* [WHAT TO PRODUCE]:
From the line holding "[6:44.72-6:45.72]" through the line holding "[6:49.72-6:50.72]" below, write out every line exactly; include both of those lines and drop the pictures.

* [THE RECORDS]:
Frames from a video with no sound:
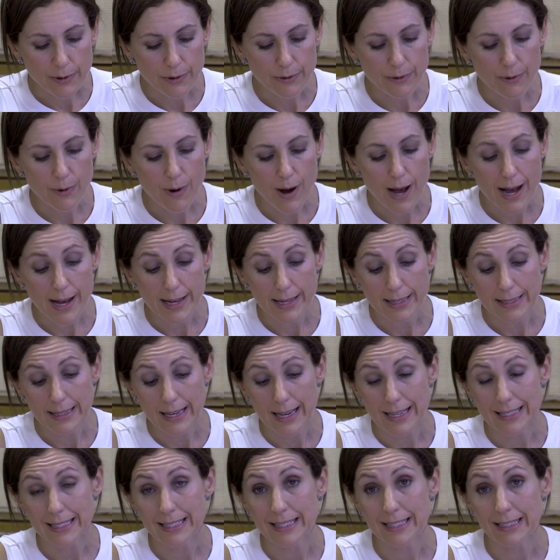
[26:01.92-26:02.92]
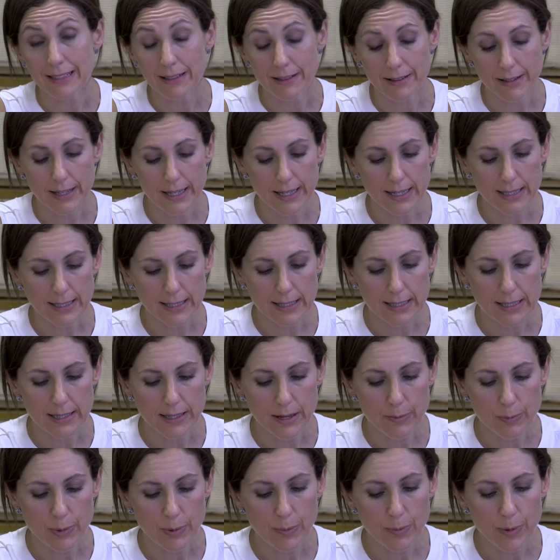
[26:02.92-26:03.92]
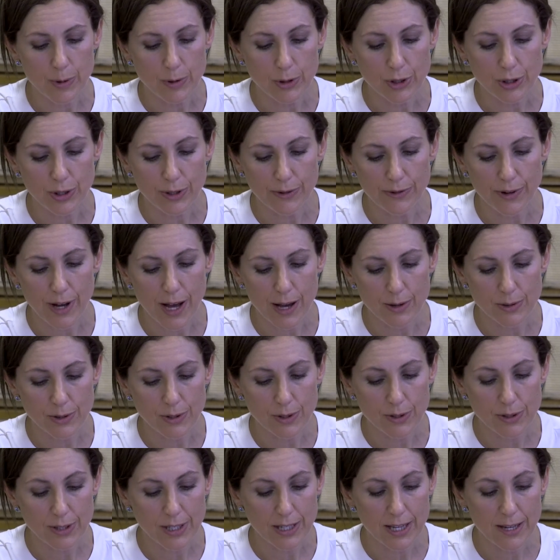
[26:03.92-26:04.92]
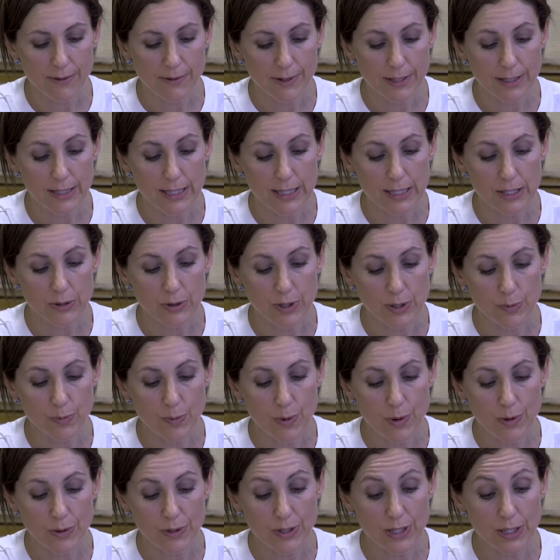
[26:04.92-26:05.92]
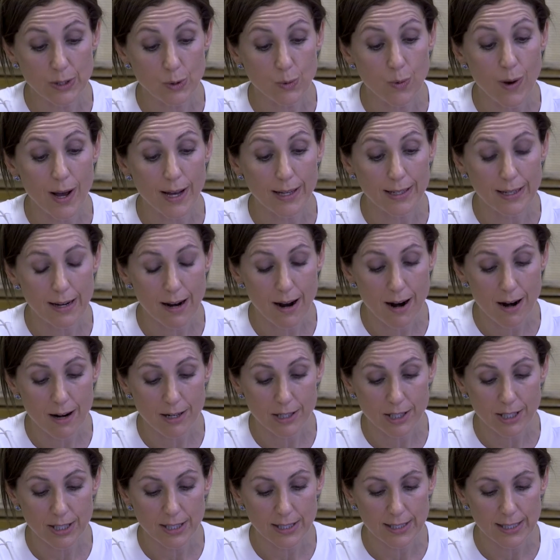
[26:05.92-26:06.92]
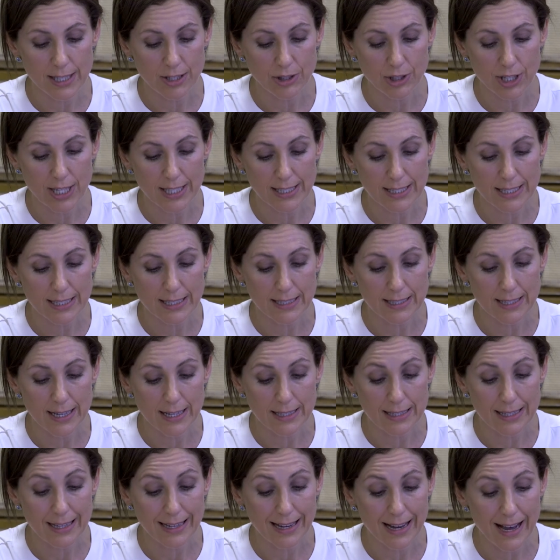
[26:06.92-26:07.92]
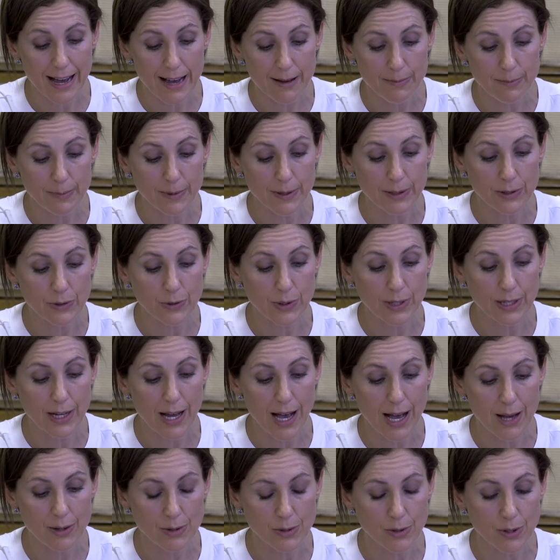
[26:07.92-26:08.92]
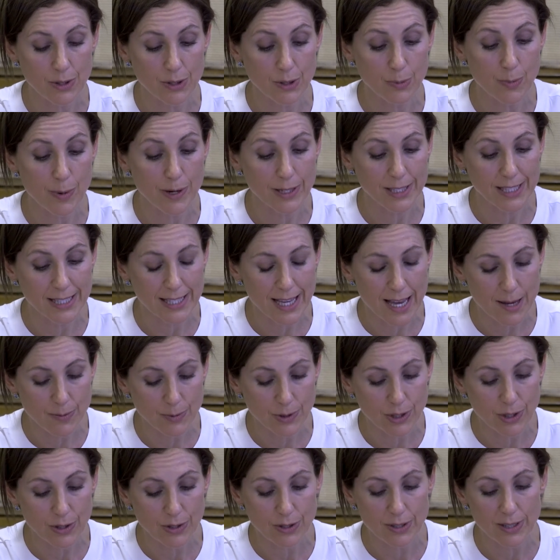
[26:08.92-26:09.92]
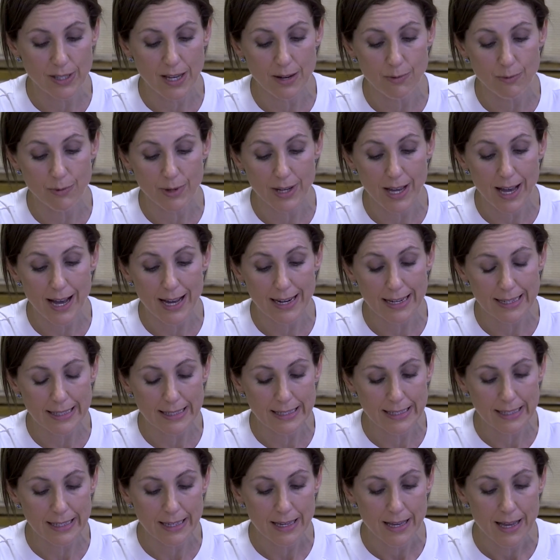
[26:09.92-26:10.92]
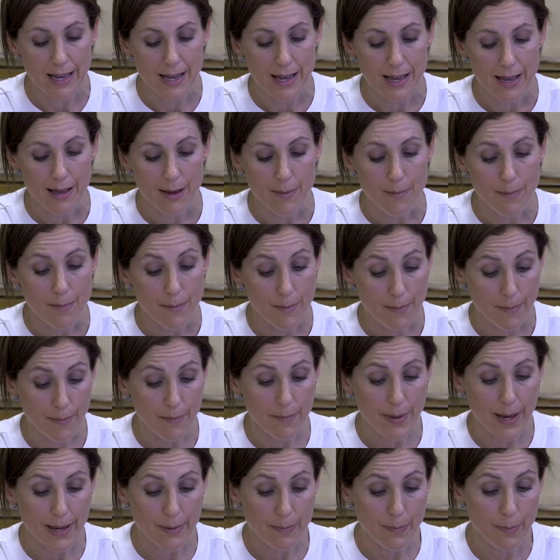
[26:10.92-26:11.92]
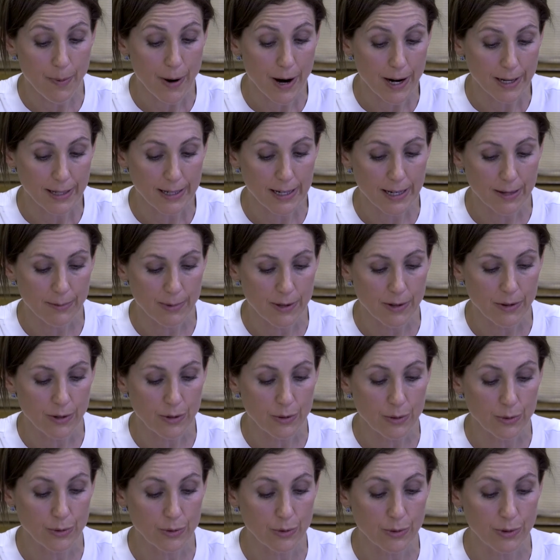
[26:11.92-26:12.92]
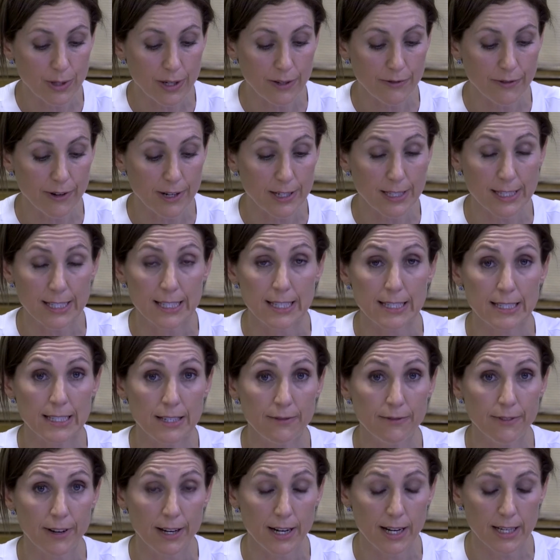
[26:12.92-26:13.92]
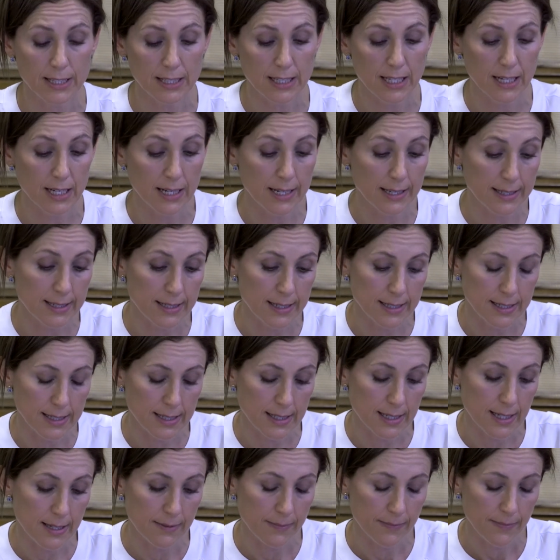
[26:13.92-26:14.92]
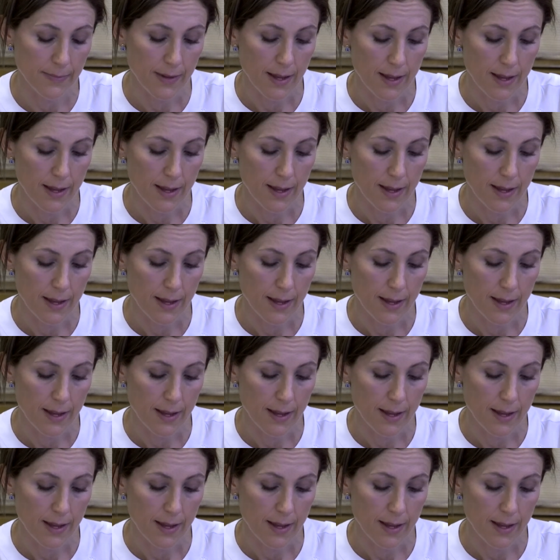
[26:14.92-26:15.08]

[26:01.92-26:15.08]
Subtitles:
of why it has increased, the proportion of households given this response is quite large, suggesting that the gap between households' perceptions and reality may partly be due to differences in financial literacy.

...

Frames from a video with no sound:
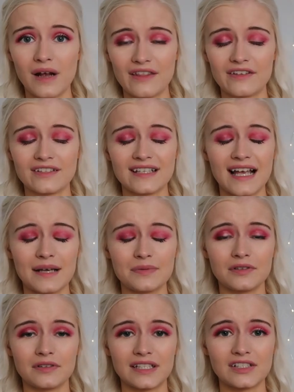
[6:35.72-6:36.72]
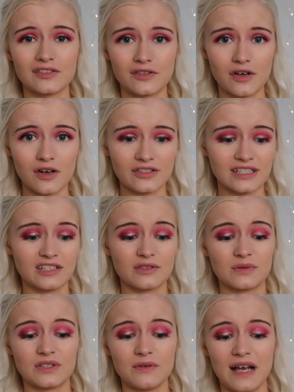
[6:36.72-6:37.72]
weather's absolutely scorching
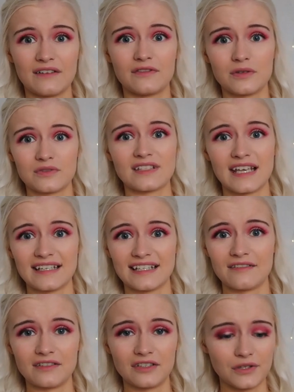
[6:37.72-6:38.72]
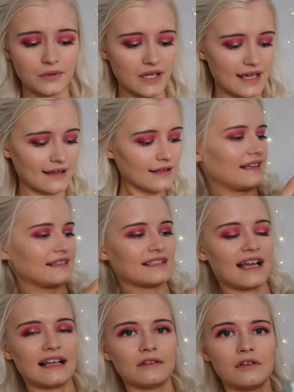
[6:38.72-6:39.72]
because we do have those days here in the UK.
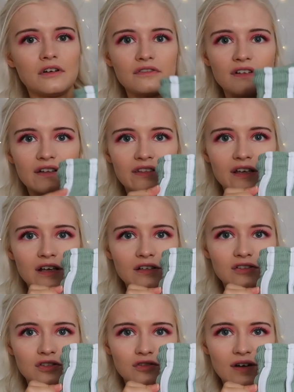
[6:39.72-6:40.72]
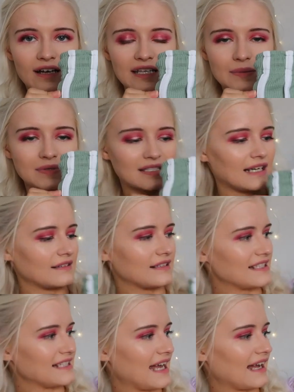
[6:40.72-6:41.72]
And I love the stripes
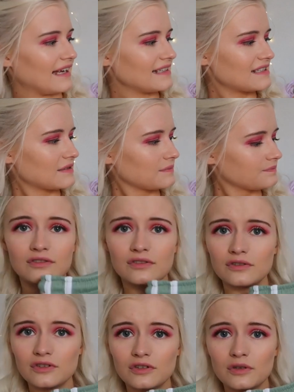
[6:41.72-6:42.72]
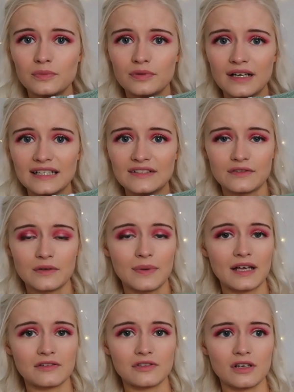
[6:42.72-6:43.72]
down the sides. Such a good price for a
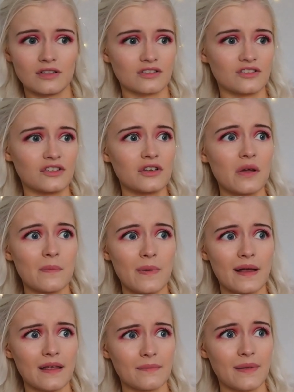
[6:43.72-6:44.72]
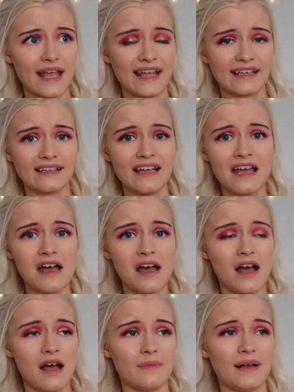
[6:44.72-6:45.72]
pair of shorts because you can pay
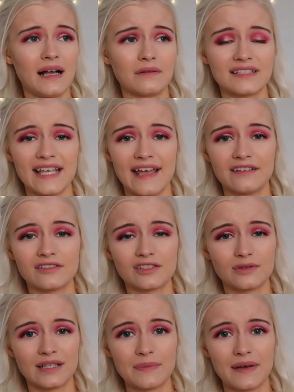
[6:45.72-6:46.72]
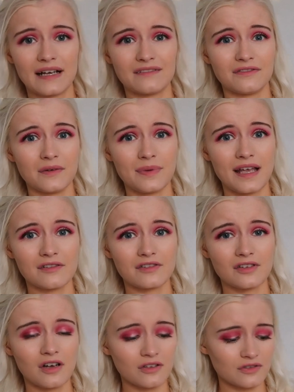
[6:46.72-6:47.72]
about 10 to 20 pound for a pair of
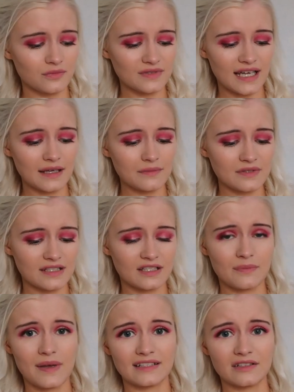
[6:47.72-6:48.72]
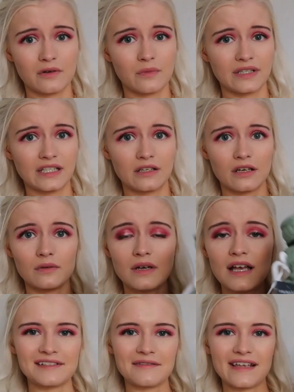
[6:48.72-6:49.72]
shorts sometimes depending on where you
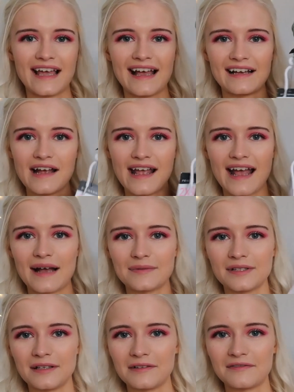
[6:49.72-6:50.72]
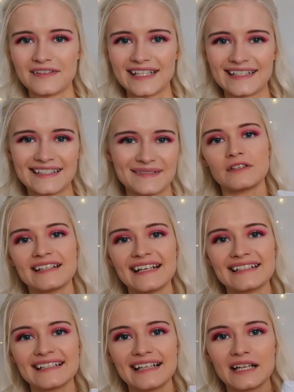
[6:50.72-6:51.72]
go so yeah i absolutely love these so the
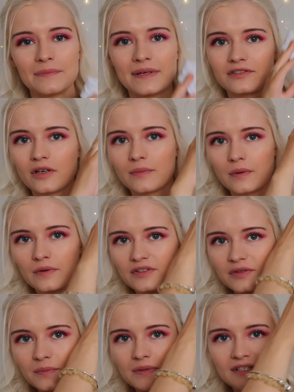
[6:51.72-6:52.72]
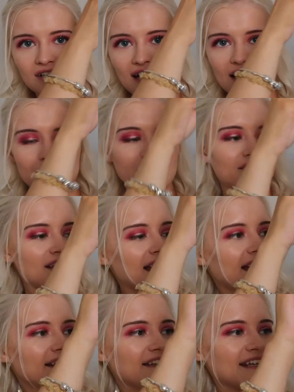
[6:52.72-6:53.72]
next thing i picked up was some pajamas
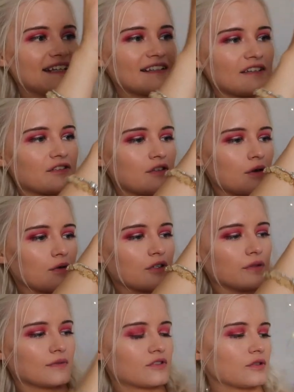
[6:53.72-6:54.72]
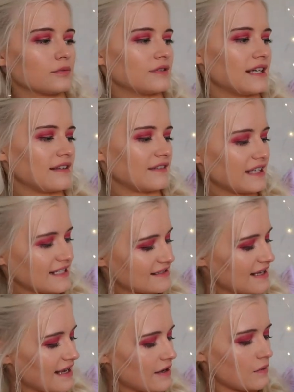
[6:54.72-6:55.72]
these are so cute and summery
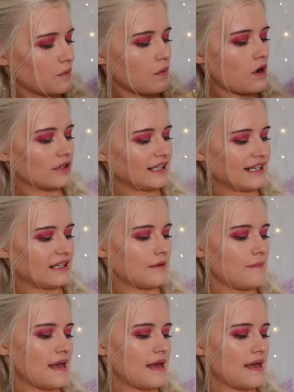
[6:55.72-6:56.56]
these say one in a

==

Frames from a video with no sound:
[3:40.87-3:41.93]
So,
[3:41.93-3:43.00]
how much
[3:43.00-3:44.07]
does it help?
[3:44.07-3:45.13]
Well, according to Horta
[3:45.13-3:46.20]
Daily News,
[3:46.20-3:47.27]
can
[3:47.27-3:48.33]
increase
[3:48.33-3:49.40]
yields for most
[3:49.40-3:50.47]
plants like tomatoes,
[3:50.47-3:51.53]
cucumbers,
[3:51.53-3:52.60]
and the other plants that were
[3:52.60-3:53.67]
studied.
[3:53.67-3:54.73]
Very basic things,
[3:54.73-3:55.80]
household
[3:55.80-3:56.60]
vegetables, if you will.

* [RESPONSE TO THIS EXERCISE]:
[6:44.72-6:45.72]
pair of shorts because you can pay
[6:45.72-6:46.72]
[6:46.72-6:47.72]
about 10 to 20 pound for a pair of
[6:47.72-6:48.72]
[6:48.72-6:49.72]
shorts sometimes depending on where you
[6:49.72-6:50.72]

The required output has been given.